Thursday, January 19, 2012

the lost verve in reading

It is gone, I think. That fiery wanting to finish whatever you’ve got to do just to pull that one book from the shelf, a box, the bed, inside a drawer, and crack it open to get immersed in its milieu, its characters’ psyches, or simply its wondrous wrought imagination. In my elementary days, there is the Harry Potter series by Jo Rowling. In high school, there are Jonathan Stroud’s The Bartimaeus Trilogy and Susanna Clarke’s Jonathan Strange & Mr. Norrell. In college, there are Gabriel Garcia Marquez’s One Hundred Years of Solitude, Carlos Ruiz Zafon’s The Shadow of the Wind, and Yann Martel’s The Life of Pi.

Typically an enumeration of commercial literature in their respective times, but this is indeed the handful of books that have caught me in a hook like pleasurable traps of the mind. After the education years, I find myself speculating are the books available today repellent to my taste? Or has my taste gotten so much low and ancient it repels the books available today? Or have I just lost the interest in reading? I fear for all three, of course. Partiality, at times, must be feared.

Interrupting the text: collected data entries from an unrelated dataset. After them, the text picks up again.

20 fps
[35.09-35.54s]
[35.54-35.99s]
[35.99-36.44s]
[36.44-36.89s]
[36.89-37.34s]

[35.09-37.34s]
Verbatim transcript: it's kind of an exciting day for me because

Yes, there are the short story collections Feast and Famine by Rosario Cruz Lucero and Interpreter of Maladies by Jhumpa Lahiri. There is Emma Donoghue’s Room. Maybe even Miguel Syjuco’s Ilustrado, for its ambitious take on steering as far away as possible from the tropes of what represents a work of Philippine literature. The premise of each calls for vigilant curiosity, and I have gladly taken the demands of the text. There are hits and misses but nevertheless they are all interesting.

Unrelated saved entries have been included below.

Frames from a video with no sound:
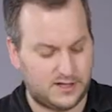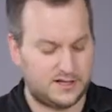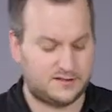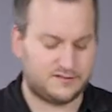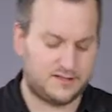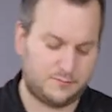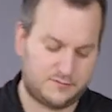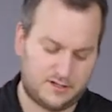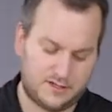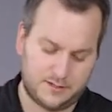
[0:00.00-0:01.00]
and at the same
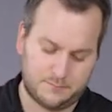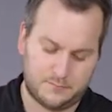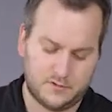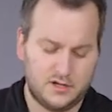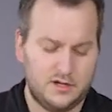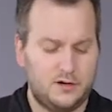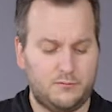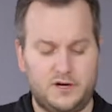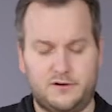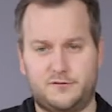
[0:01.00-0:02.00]
time
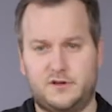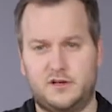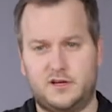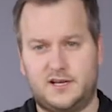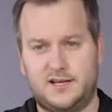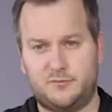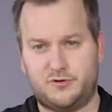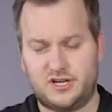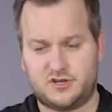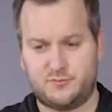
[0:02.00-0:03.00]
we have the
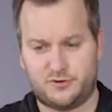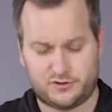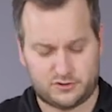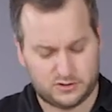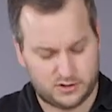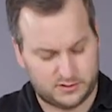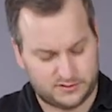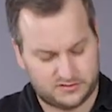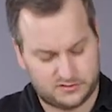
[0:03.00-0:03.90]
calibration protocols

But none of these has offered me that pull, that incessant voice in the head, that gravity synonymous of what a crazed lover possesses for his object of affection. I have tackled them on and off, stretch each for days on end, unlike those that I have read in my school years where the pages fly by.

Recently, I have expected to reawaken this sensation with the massively publicized doorstopper that is Haruki Murakami’s 1Q84. His short stories are fascinating, and many I know religiously adore his previous novels. But like many expectations, it is but a spark from a little matchstick. The interest comes and then in it goes, instantly. The tome now sits next to a pile of other scorned books.

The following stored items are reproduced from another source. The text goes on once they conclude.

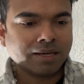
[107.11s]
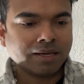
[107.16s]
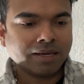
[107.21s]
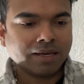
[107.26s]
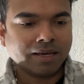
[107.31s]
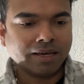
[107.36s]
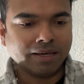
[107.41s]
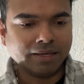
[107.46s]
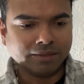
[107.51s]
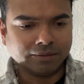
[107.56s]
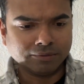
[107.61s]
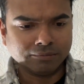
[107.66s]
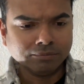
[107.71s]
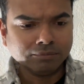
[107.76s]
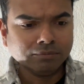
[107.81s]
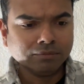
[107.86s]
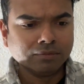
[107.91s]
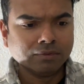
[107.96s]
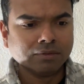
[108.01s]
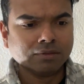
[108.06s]

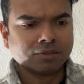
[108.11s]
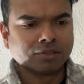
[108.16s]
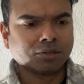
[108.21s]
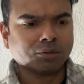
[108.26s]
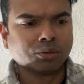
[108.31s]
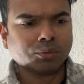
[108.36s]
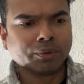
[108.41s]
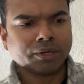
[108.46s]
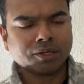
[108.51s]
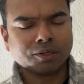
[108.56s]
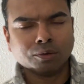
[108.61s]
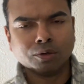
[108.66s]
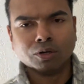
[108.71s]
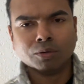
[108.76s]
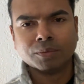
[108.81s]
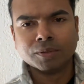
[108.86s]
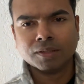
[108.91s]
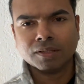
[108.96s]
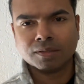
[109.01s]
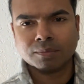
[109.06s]
and so the way you
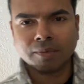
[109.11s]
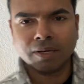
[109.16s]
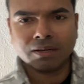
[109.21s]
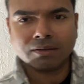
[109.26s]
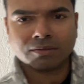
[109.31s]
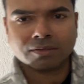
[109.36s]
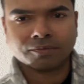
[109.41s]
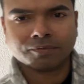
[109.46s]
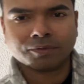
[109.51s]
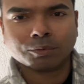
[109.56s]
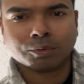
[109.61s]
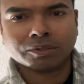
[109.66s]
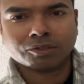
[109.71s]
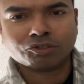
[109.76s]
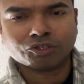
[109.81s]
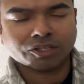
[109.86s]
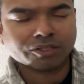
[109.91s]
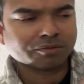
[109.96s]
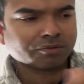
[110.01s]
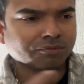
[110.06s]
open this mouse, if you want to
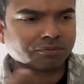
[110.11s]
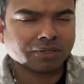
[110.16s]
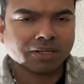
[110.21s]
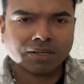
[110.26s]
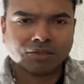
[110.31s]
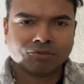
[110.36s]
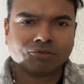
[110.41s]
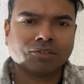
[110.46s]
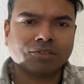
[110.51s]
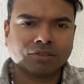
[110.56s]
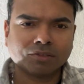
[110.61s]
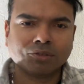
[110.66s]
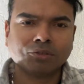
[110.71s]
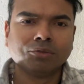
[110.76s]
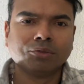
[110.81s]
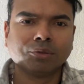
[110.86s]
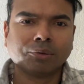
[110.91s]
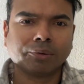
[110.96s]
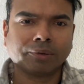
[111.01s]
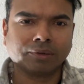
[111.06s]
change it, just a
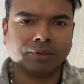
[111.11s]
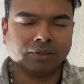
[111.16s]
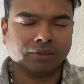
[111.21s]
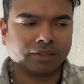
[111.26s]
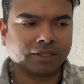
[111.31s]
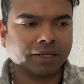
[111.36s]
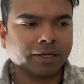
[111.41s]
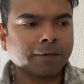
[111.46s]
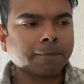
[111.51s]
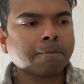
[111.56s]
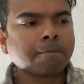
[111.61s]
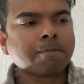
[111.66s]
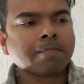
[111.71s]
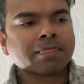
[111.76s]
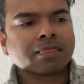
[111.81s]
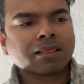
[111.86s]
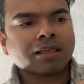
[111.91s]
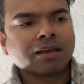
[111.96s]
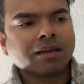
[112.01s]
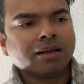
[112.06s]
tutorial, okay?
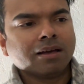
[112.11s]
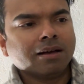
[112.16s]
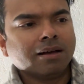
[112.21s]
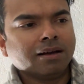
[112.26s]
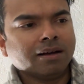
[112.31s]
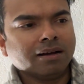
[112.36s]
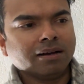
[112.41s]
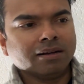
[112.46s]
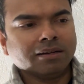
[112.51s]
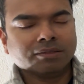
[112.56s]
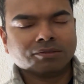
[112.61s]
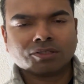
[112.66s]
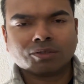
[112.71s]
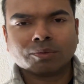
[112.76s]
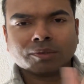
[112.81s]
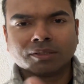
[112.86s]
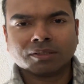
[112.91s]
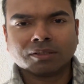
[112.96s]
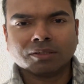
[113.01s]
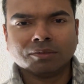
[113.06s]
I just
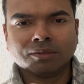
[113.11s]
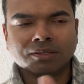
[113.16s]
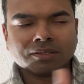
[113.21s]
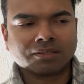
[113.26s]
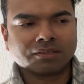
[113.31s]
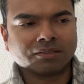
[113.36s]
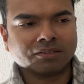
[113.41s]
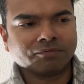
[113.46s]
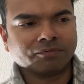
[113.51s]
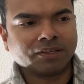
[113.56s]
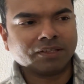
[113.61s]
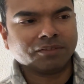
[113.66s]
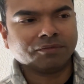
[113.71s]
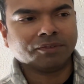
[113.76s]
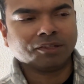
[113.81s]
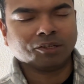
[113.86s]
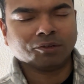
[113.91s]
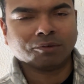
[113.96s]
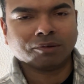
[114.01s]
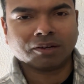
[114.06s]
want to include this in the
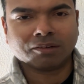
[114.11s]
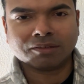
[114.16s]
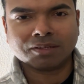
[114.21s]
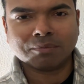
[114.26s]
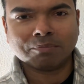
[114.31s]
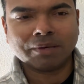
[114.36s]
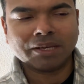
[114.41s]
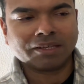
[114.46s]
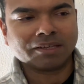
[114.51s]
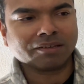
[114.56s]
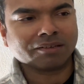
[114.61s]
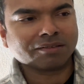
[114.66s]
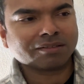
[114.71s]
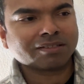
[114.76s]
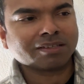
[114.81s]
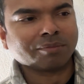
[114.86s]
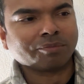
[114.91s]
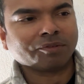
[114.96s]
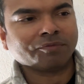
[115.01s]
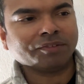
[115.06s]
video rather than making a
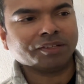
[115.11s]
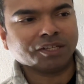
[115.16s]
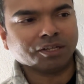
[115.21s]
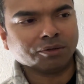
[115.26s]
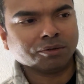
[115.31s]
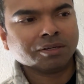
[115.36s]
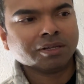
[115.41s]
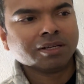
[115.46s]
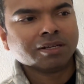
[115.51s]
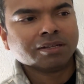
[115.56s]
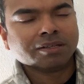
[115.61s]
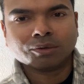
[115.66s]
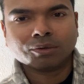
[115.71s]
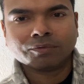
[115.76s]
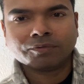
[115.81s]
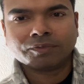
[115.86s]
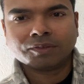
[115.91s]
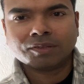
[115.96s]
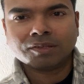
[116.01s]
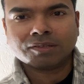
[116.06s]
separate video. So
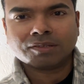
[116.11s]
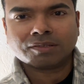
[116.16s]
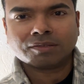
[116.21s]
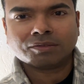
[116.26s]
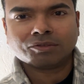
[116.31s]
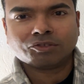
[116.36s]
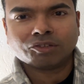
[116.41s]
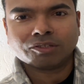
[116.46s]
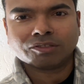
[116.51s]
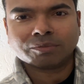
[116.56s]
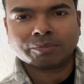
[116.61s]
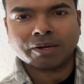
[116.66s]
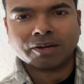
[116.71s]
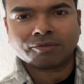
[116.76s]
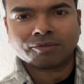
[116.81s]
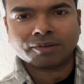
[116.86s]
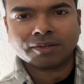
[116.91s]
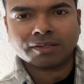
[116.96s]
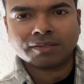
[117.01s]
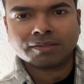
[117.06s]
for this, to change the
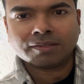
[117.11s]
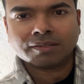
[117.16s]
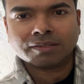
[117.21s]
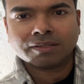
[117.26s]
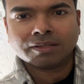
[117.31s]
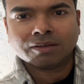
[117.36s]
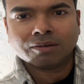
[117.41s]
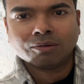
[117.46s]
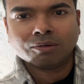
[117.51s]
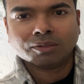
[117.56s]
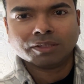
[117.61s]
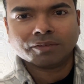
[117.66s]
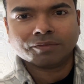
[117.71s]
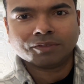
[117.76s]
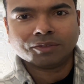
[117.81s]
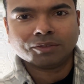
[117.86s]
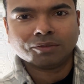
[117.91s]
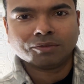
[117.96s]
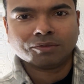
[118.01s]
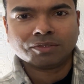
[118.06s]
batteries, all you have to
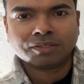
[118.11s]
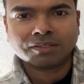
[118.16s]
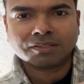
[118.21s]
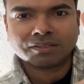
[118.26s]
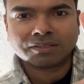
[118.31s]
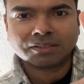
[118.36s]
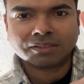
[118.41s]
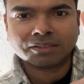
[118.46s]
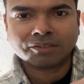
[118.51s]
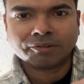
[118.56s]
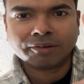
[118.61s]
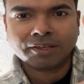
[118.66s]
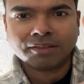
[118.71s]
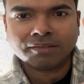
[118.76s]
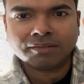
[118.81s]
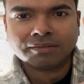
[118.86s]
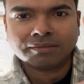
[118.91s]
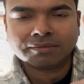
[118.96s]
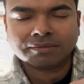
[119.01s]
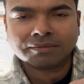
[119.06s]
do is you see this little
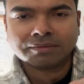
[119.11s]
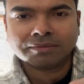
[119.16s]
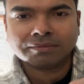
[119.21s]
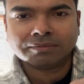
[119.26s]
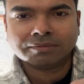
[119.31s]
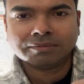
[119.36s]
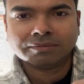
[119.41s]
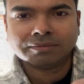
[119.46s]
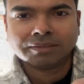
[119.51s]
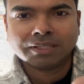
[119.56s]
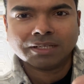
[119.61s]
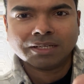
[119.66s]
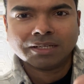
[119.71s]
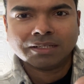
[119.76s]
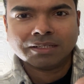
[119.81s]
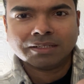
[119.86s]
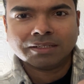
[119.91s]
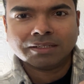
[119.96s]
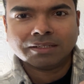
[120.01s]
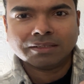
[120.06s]
green
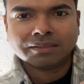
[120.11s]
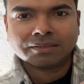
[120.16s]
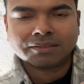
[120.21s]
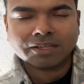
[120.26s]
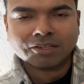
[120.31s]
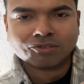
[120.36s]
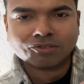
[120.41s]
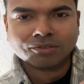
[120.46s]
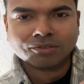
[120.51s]
section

Aside from the three speculations that are mentioned earlier, I come up with other factors, or should I say, excuses: Is it time? Anxiety? Diminishing attention span? Distraction? Exhaustion? With television, cinema, internet, smartphone, and a slew of other technological advancements, have I been culturally desensitized, becoming callous, mechanical?

The hypothesis is a bitter pill: It could be everything.

I guess I simply miss the symbiotic devotion that comes with the activity: I have to read, the book has to be read. All is well. With no clear answers to the questions that have bombarded me as early as six this morning, I might as well pick up another book and see where it takes me.

And I hope it would be a joyful ride.